With little recourse, the Trustees postponed the summer session but continued to award the Ryerson fellowship via long‐distance submissions from the usual universities. This limbo‐ like state of affairs persisted for three more years before the Board took definitive action. The fellowship money reverted back to the Ryerson family, who chose to maintain the European travel scholarship for landscape architects under the auspices of the University of Illinois. Also contributing to the Foundation’s downfall were the protracted illness and death in 1933 of Ferruccio Vitale, and the 1935 hunting accident of later Foundation stalwart David Adler, pictured here preparing for the Onwentsia steeplechase in 1929. (Image from the Chicago Tribune, September 15, 1929.)

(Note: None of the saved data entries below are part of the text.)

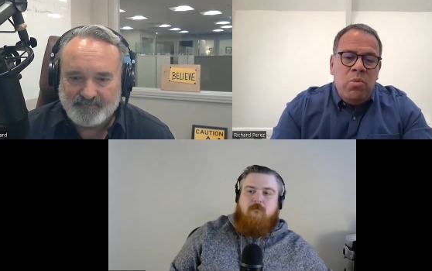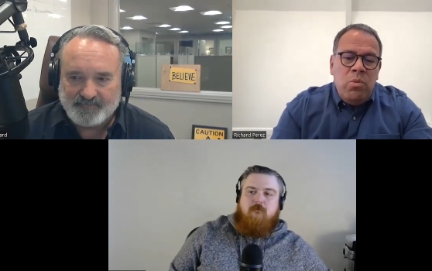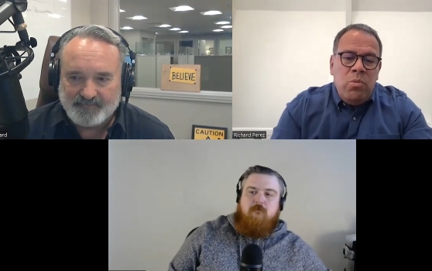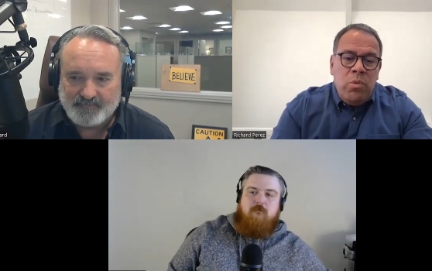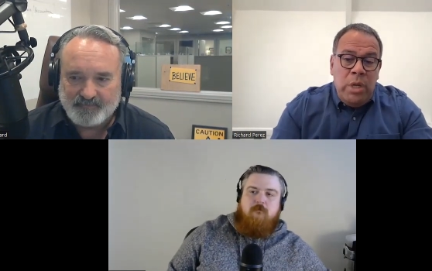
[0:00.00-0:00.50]

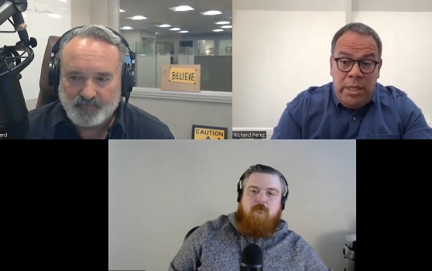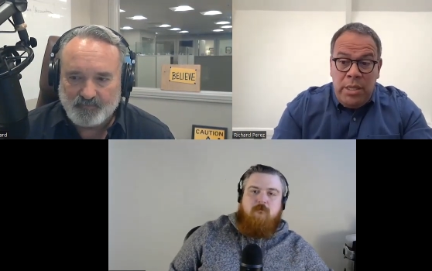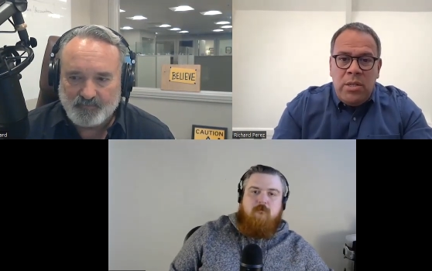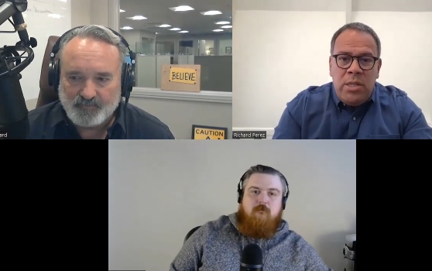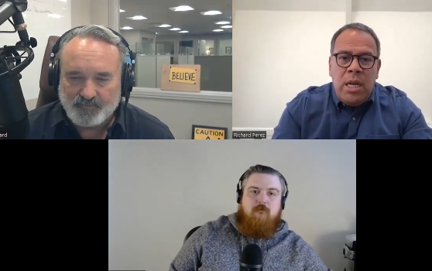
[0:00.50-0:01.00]
Speaker 1: really
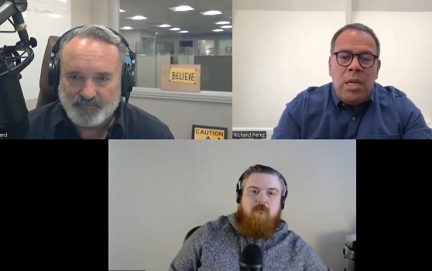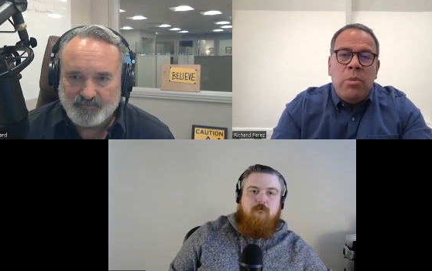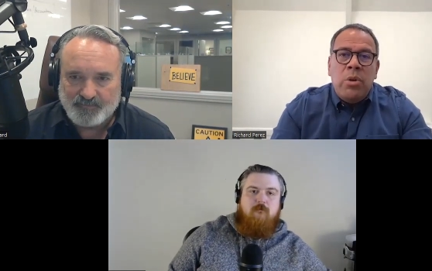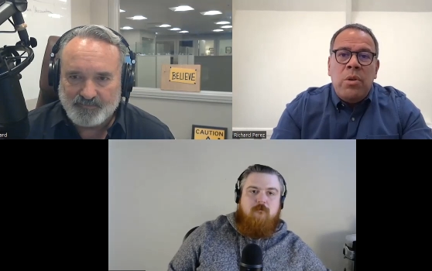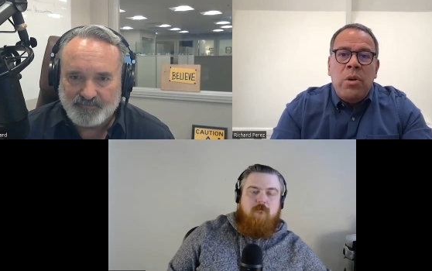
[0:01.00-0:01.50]

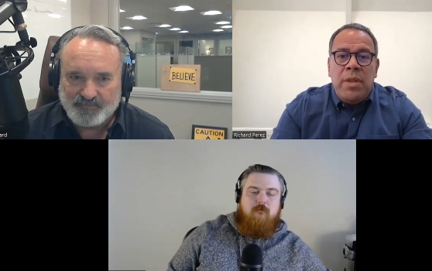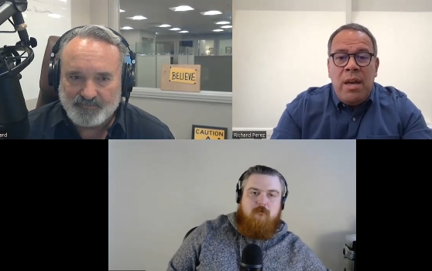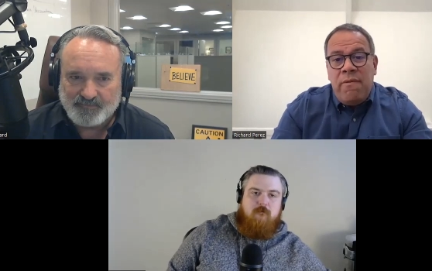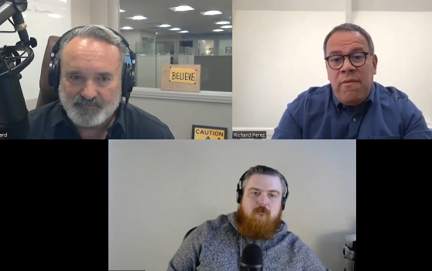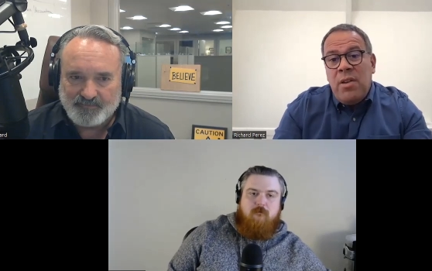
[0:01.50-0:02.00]
sustainable growth,
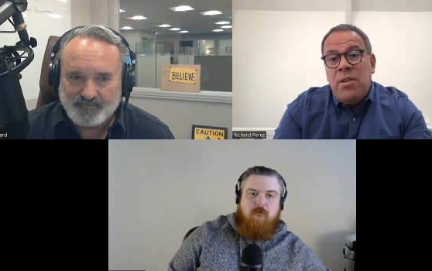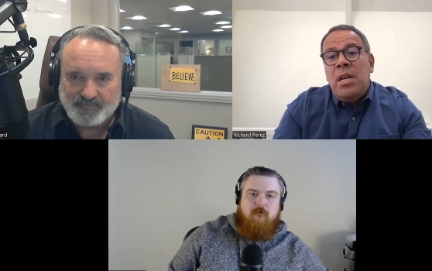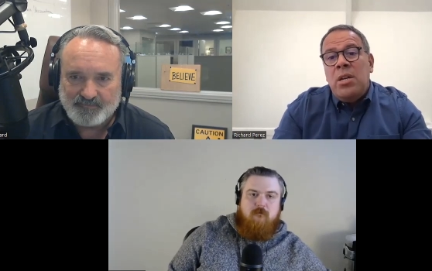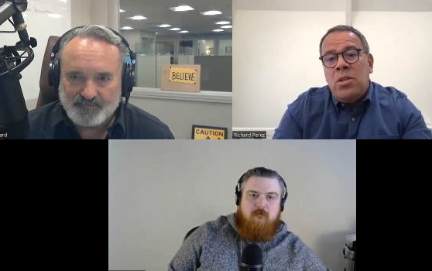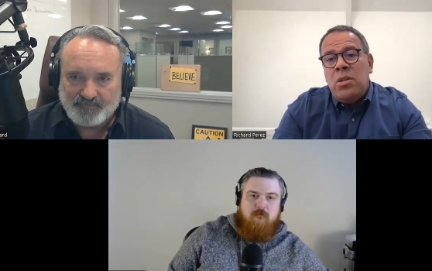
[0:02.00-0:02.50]
that
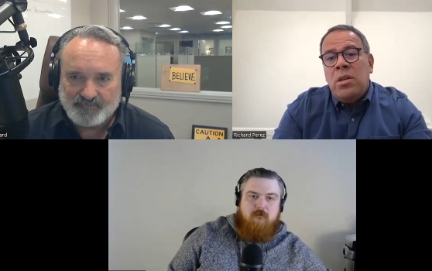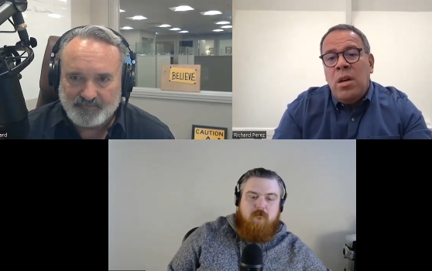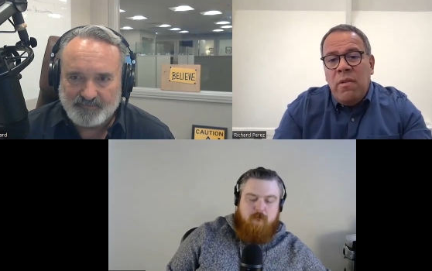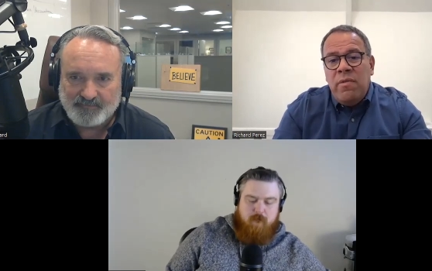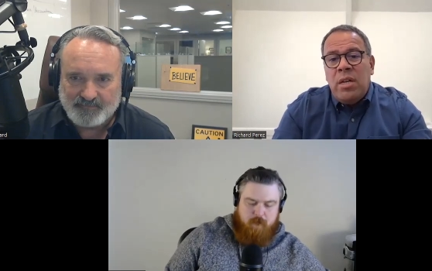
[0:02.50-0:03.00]
foundation
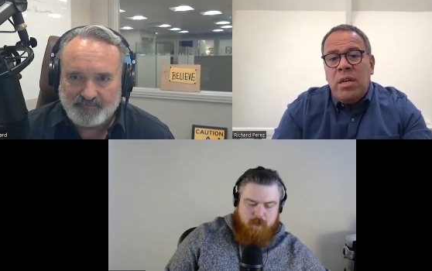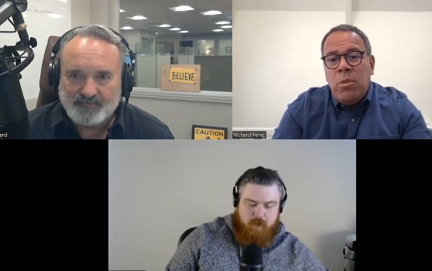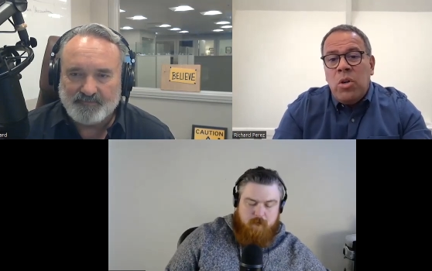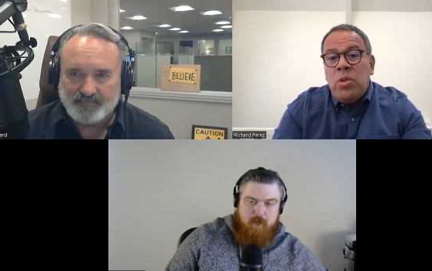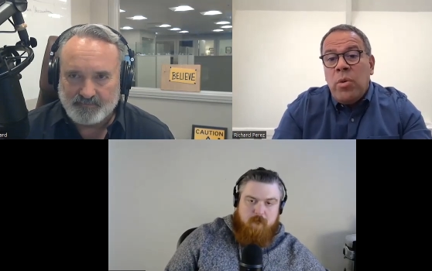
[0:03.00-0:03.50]
of the
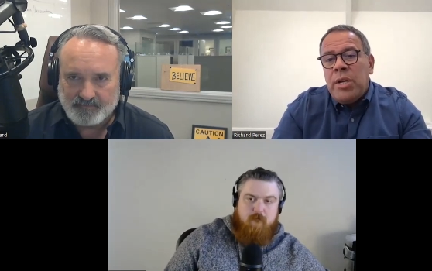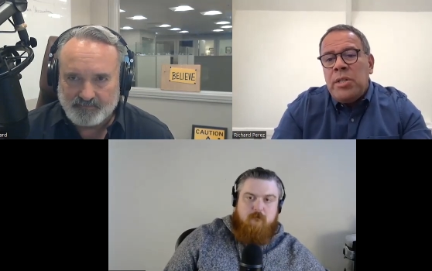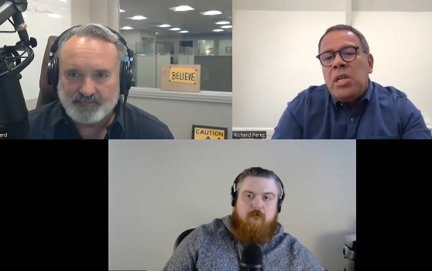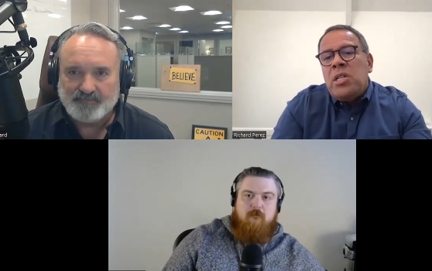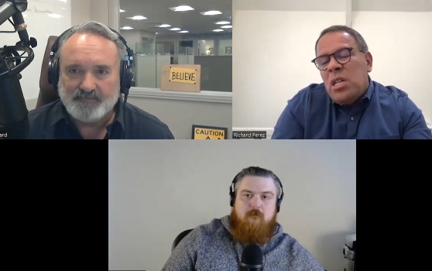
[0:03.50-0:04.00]
commercial
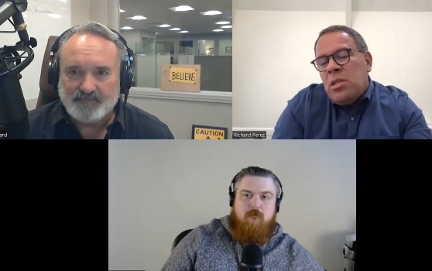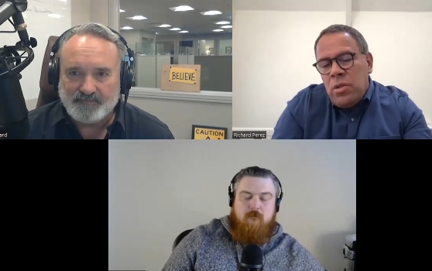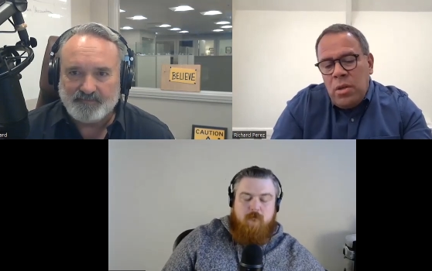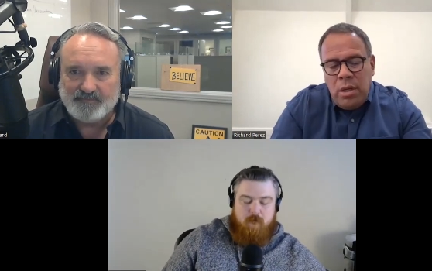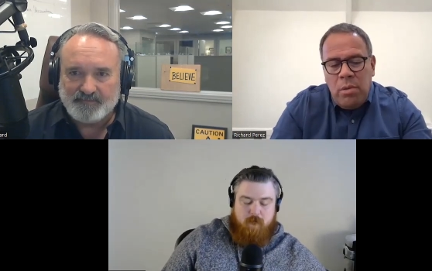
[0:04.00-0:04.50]
organization and
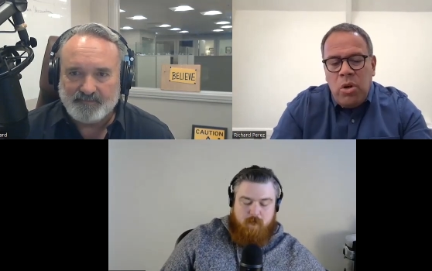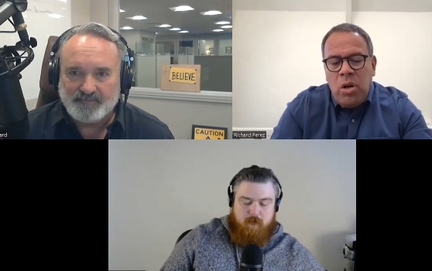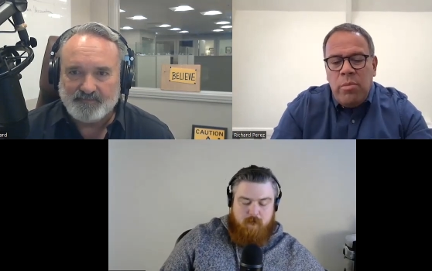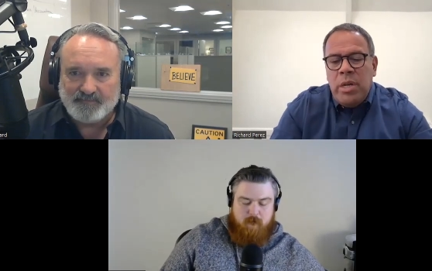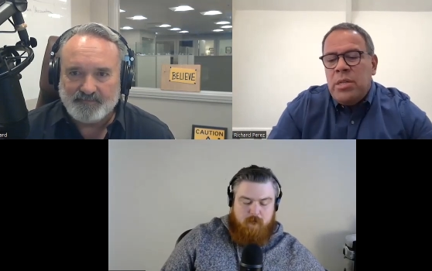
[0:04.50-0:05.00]
certainly the
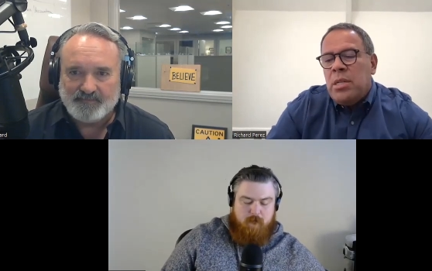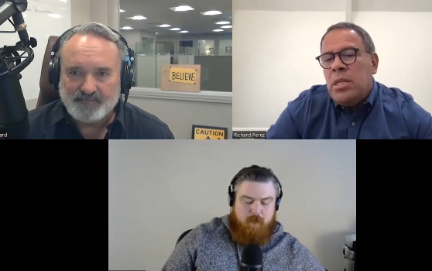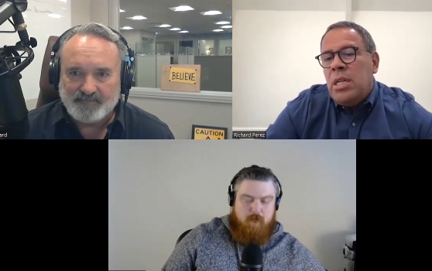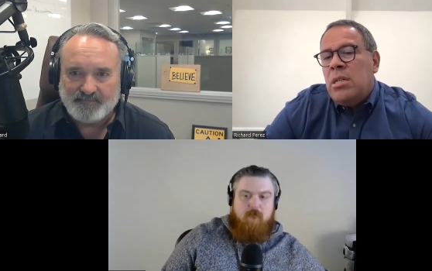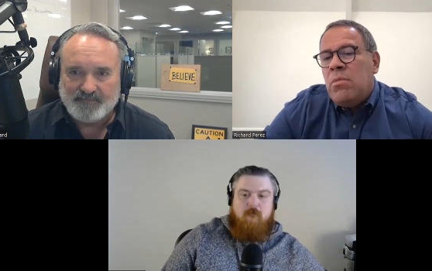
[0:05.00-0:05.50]
broader
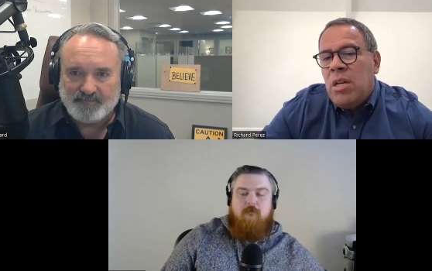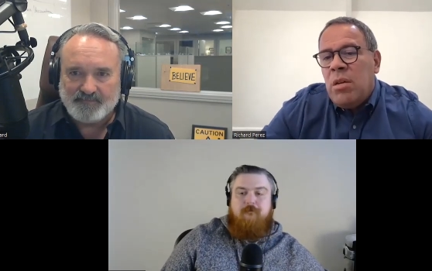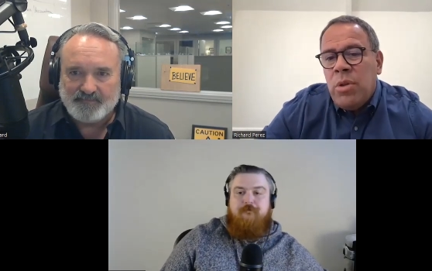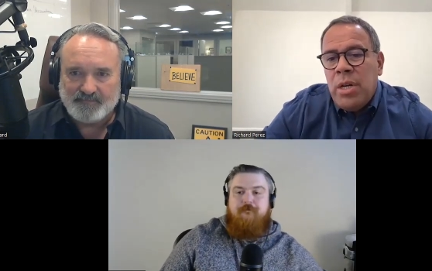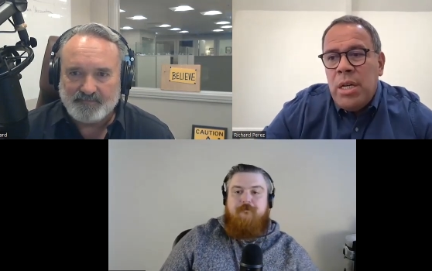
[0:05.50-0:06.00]
business needs to be
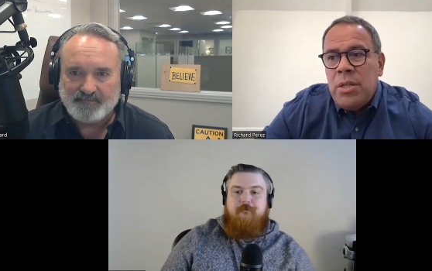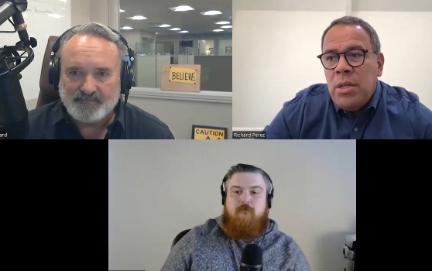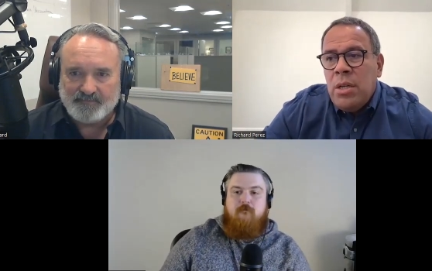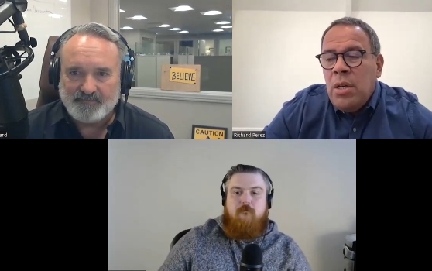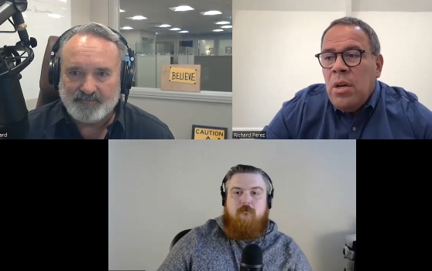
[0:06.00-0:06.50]
in place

Even disregarding its own financial struggles, by the mid‐1930s the place the Foundation had carved for itself was beginning to disappear in other ways. As student L. Morgan Yost reflected years later, “We didn’t realize that was the time of the absolute demise of the fine country estate. There just weren’t any more.” By 1939, the tide of architectural and landscape design had shifted, from Country Place to public space. Taking note of these developments, The Ohio State Engineer supplied a fitting epitaph for the Foundation:

“There has been a subtle change in late years. Landscape architecture, which previously mirrored the pomp and wealth of the ruling classes and was essentially a garden art for the pleasure of the few, has taken on a strong sociological consciousness and is directed to city planning, park planning, and the beautification of housing development. It is now concerned with giving pleasure to the masses.”